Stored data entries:
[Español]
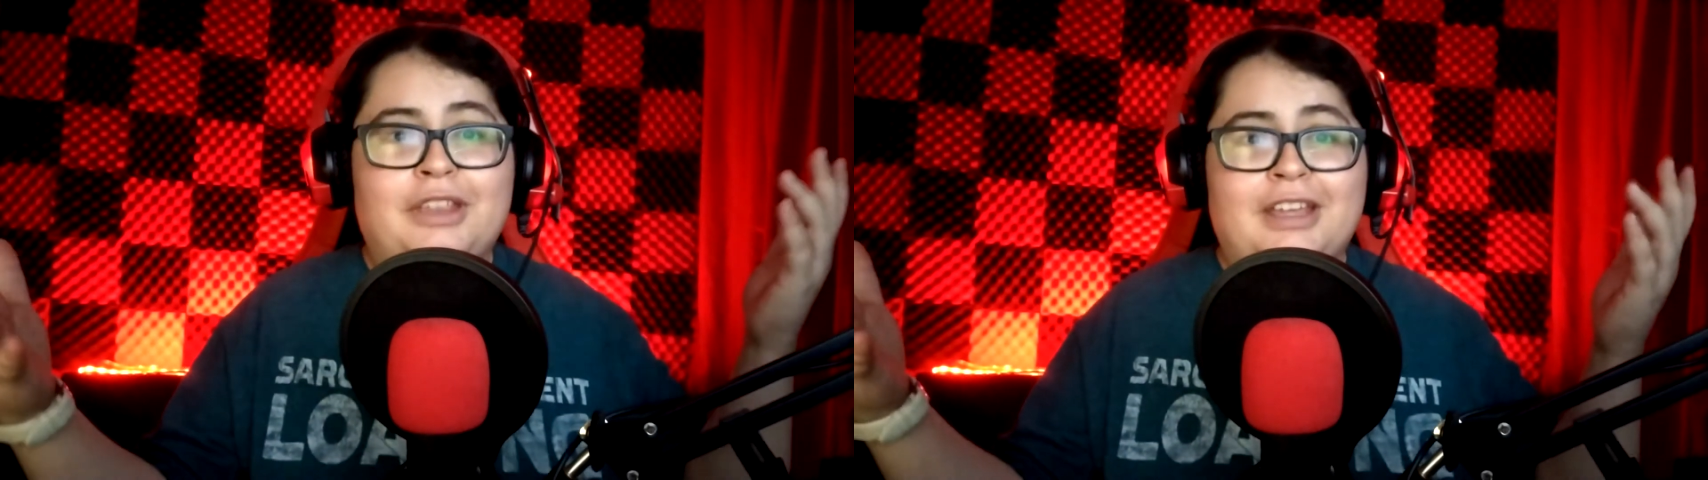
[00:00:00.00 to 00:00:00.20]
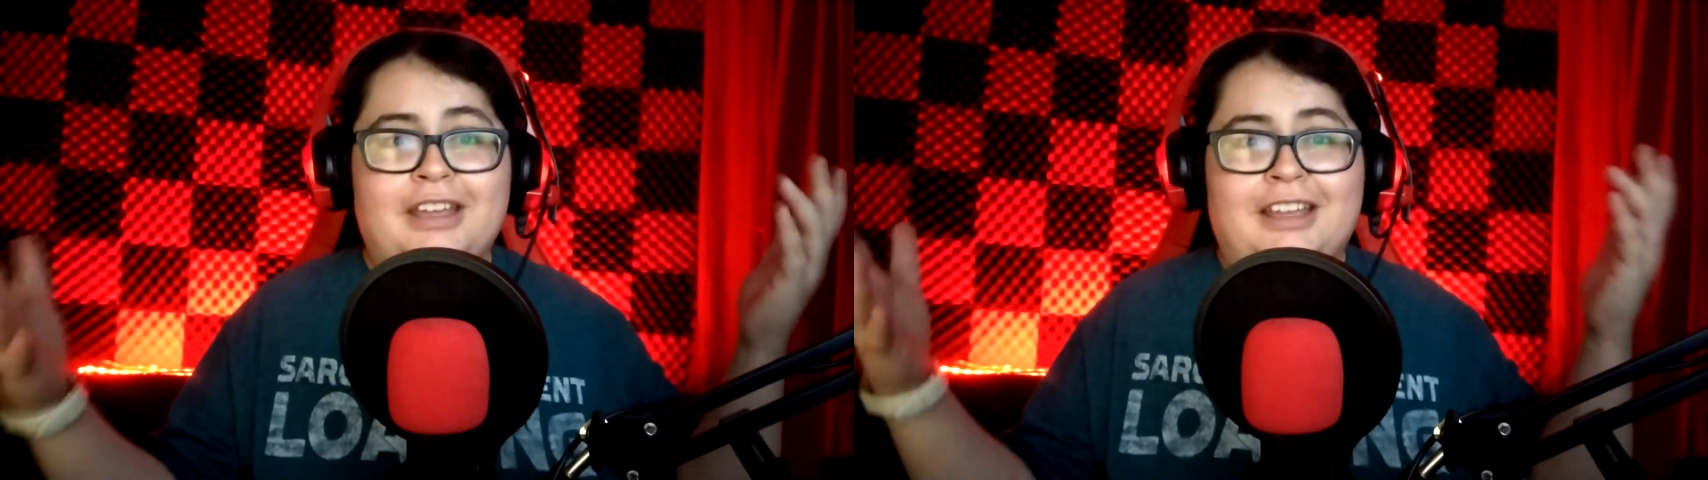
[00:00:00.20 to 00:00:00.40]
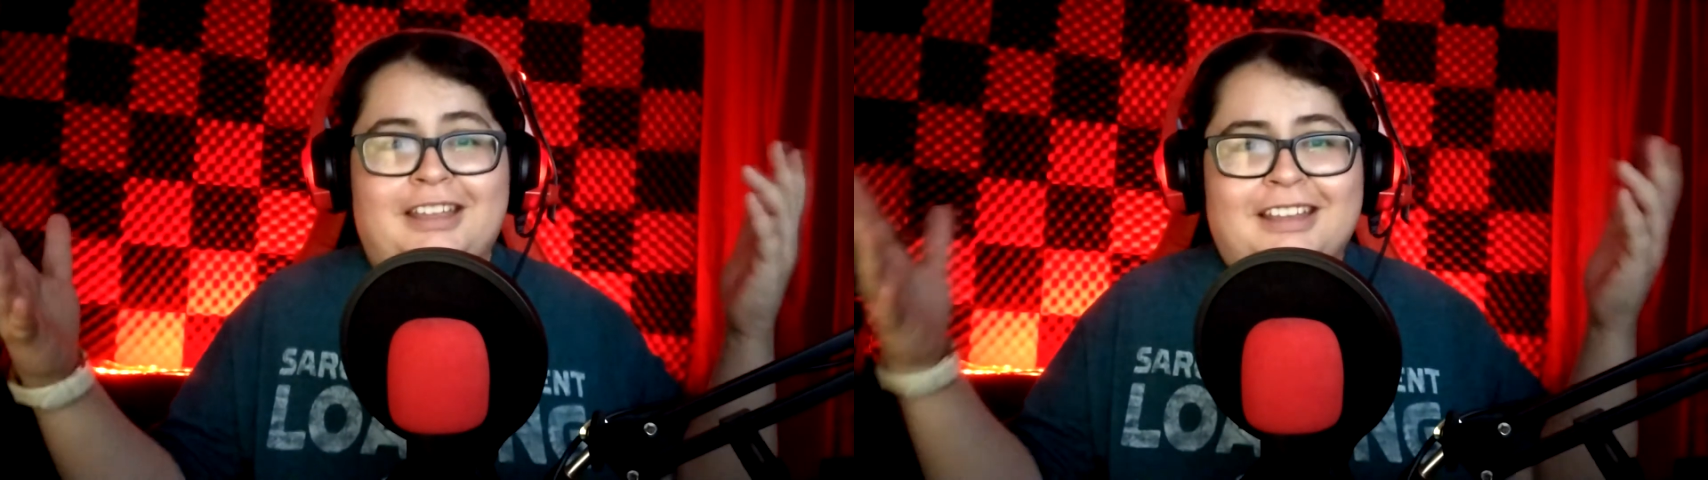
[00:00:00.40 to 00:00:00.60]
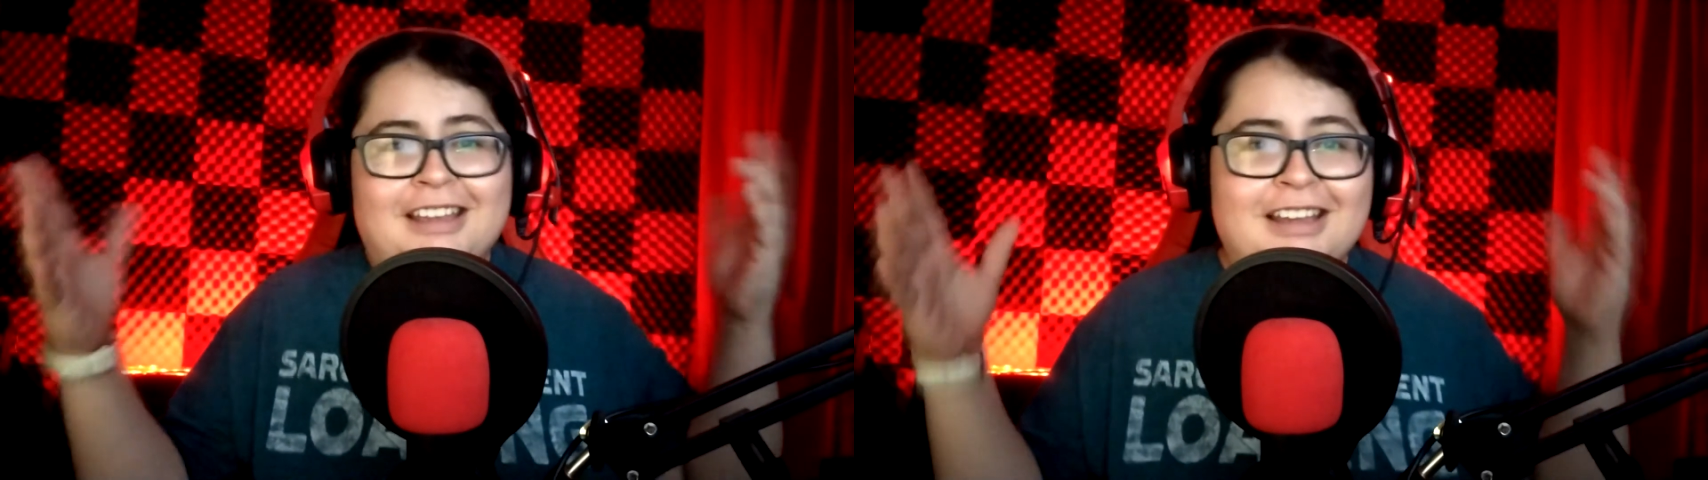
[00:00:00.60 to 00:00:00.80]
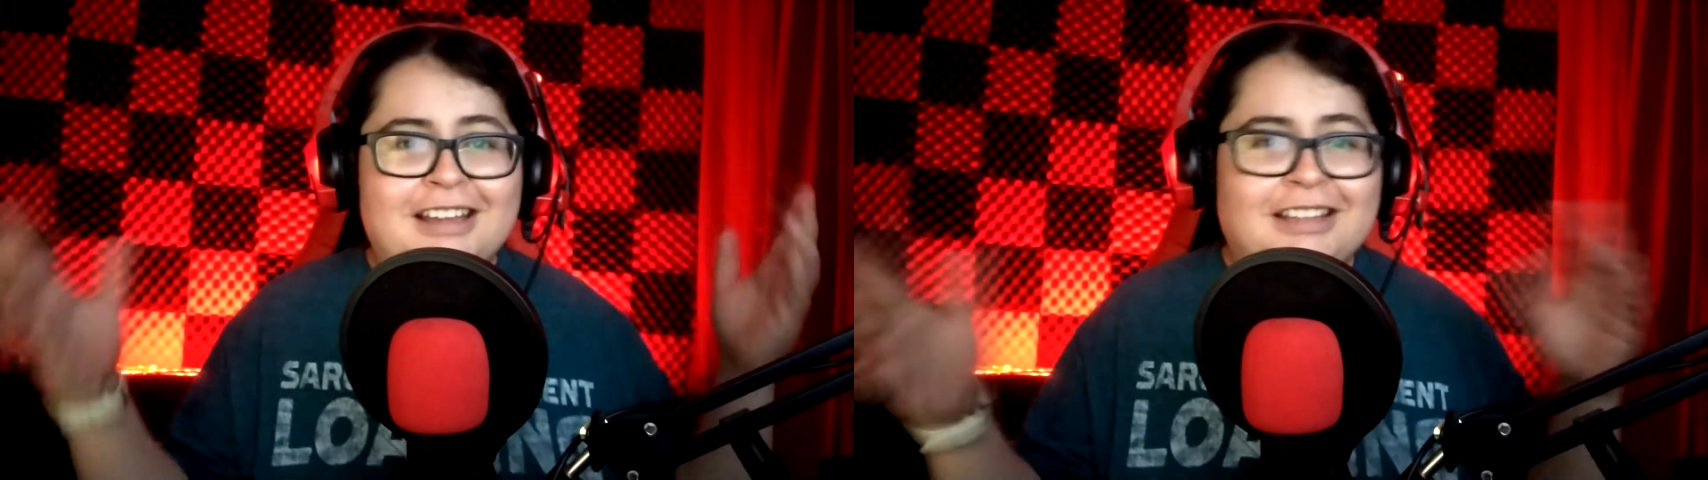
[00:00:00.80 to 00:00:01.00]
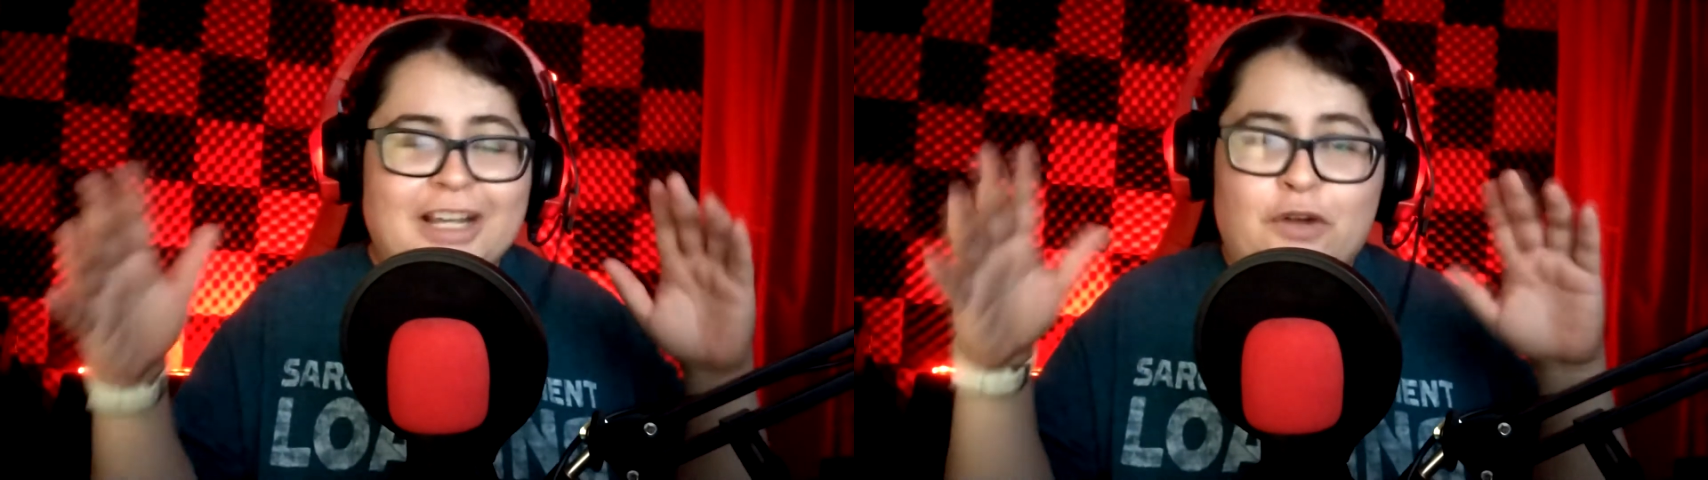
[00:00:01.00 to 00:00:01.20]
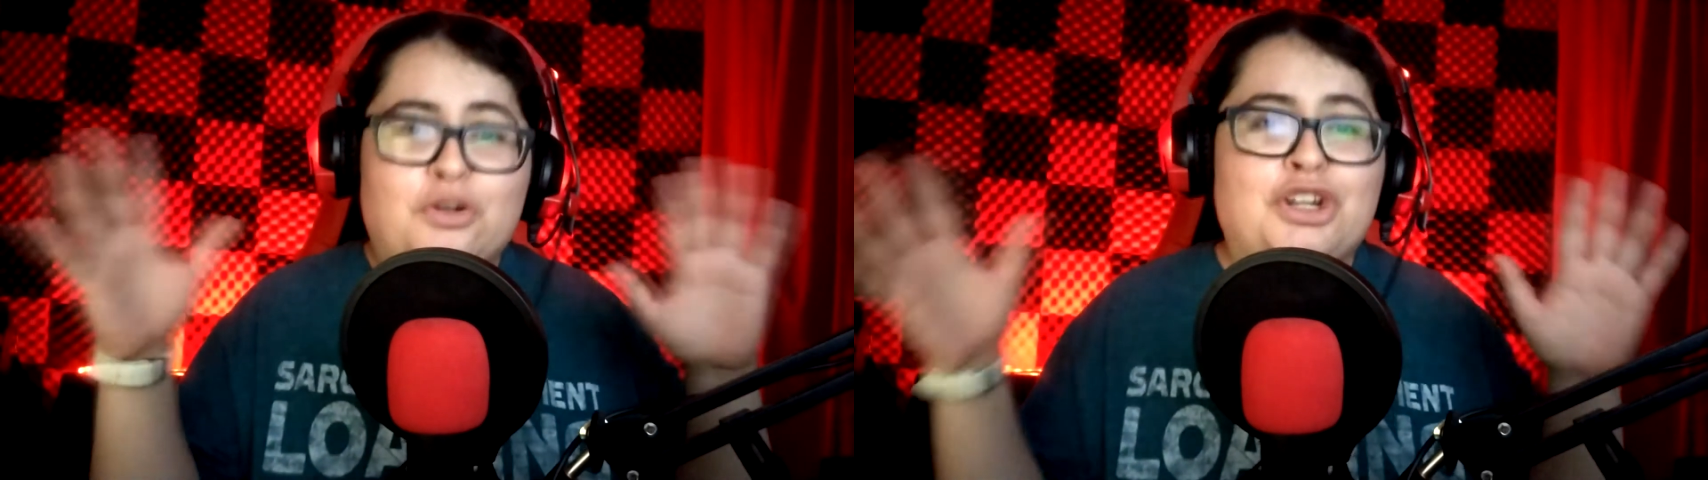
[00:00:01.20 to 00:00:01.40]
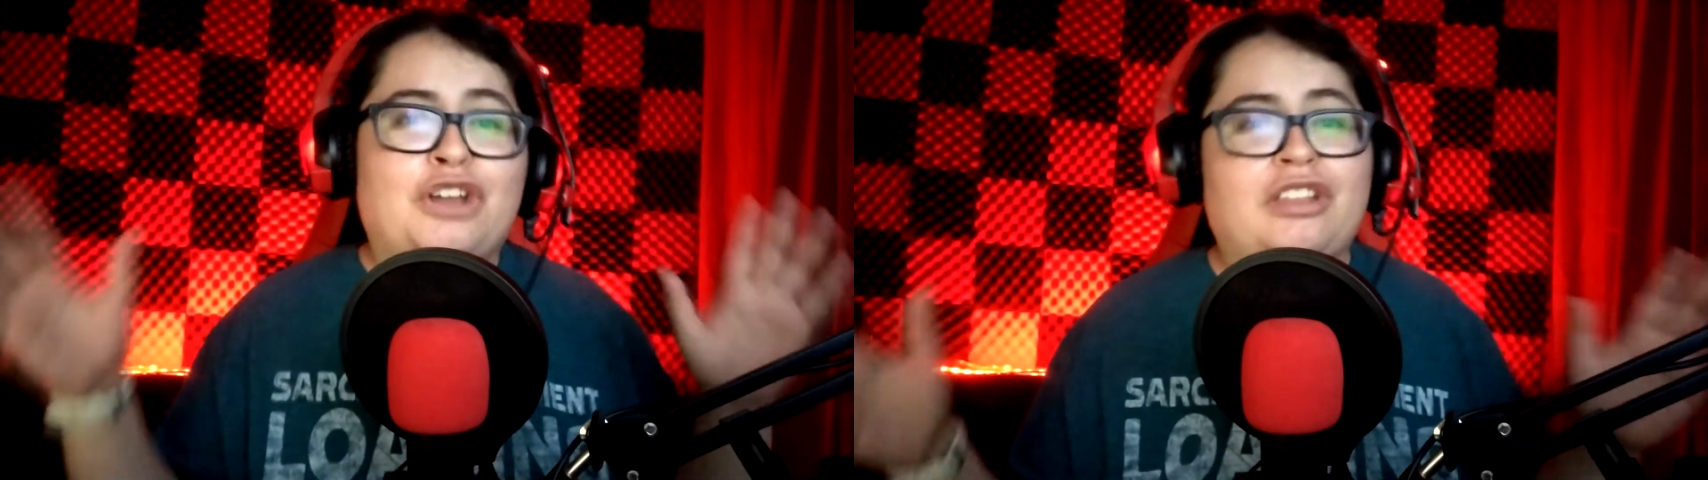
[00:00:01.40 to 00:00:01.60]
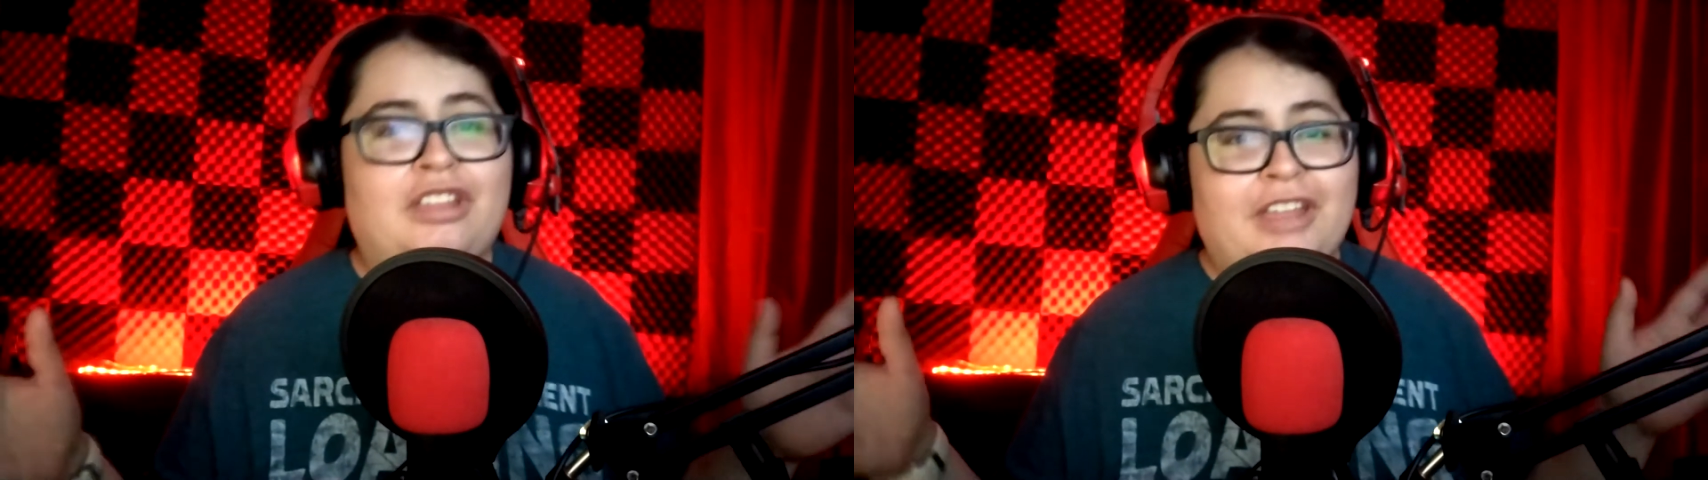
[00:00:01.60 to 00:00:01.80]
de, curiosos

Problem statement:
Beginning with the line that has "[00:00:00.00 to 00:00:00.20]", repeat each remaining line of the data above word for word, keeping pictures out.

Solved problem:
[00:00:00.00 to 00:00:00.20]
[00:00:00.20 to 00:00:00.40]
[00:00:00.40 to 00:00:00.60]
[00:00:00.60 to 00:00:00.80]
[00:00:00.80 to 00:00:01.00]
[00:00:01.00 to 00:00:01.20]
[00:00:01.20 to 00:00:01.40]
[00:00:01.40 to 00:00:01.60]
[00:00:01.60 to 00:00:01.80]
de, curiosos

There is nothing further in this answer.